Detection and Analysis of Interrupted Behaviors by Public Policy Interventions during COVID-19Download PDFOpen Website

2021 (modified: 23 Dec 2022)CHASE 2021Readers: Everyone
Abstract: In most countries around the world, various public policies and guidelines, such as social distancing and stay-at-home orders, have been put in place to slow down the spreading of COVID-19. Relying on traditional surveys to assess policy impacts on community level behavior changes may lead to biased results, and limit fine-grained understanding of human behavior dynamics over time. We propose to leverage mobile sensing to capture people's behavior footprints amid the COVID-19 pandemic, and understand their collective behavior changes with respect to existing policies. Specifically, we propose to extract a rich set of behavioral markers from raw mobile sensing data, including mobility, social interactions, physical activities, and health states, and apply them in a generalized behavior change analysis framework to measure and detect community level behavior changes in an epidemic context.
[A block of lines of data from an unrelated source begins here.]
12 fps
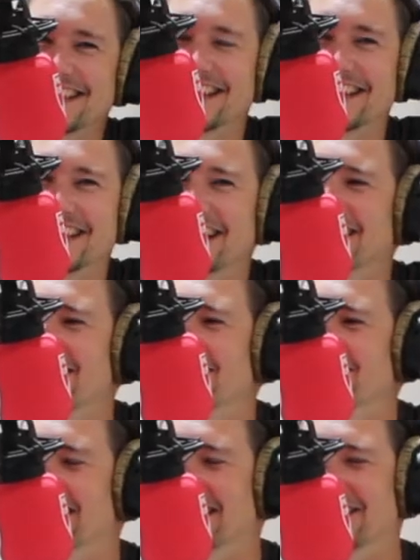that they got
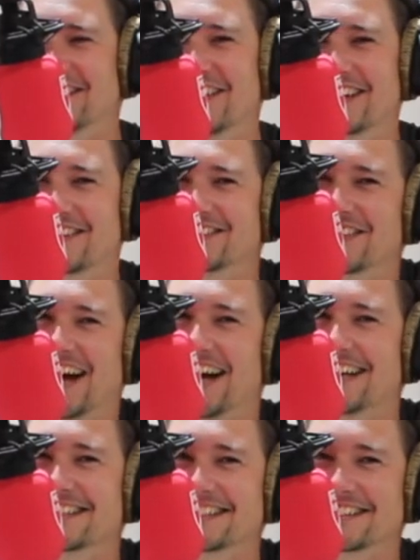really annoyed at
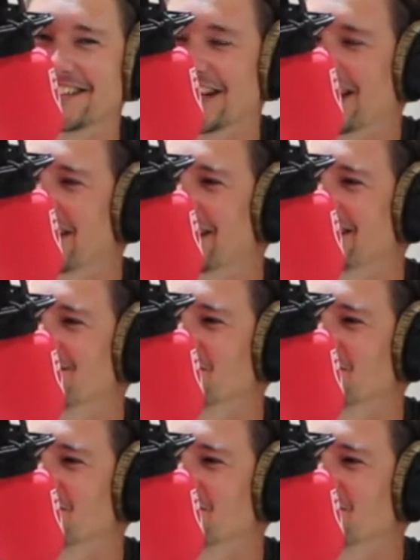us or anything.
We present how to combine change point detection algorithm and interrupted time series analysis to automatically detect three different measurements of behavior changes (e.g., level, trend, and variance changes), and provide insights supported by statistical inference. A case study using a dataset that we collected from a large mobile sensing study conducted in the United States is shown to demonstrate the proposed framework and method.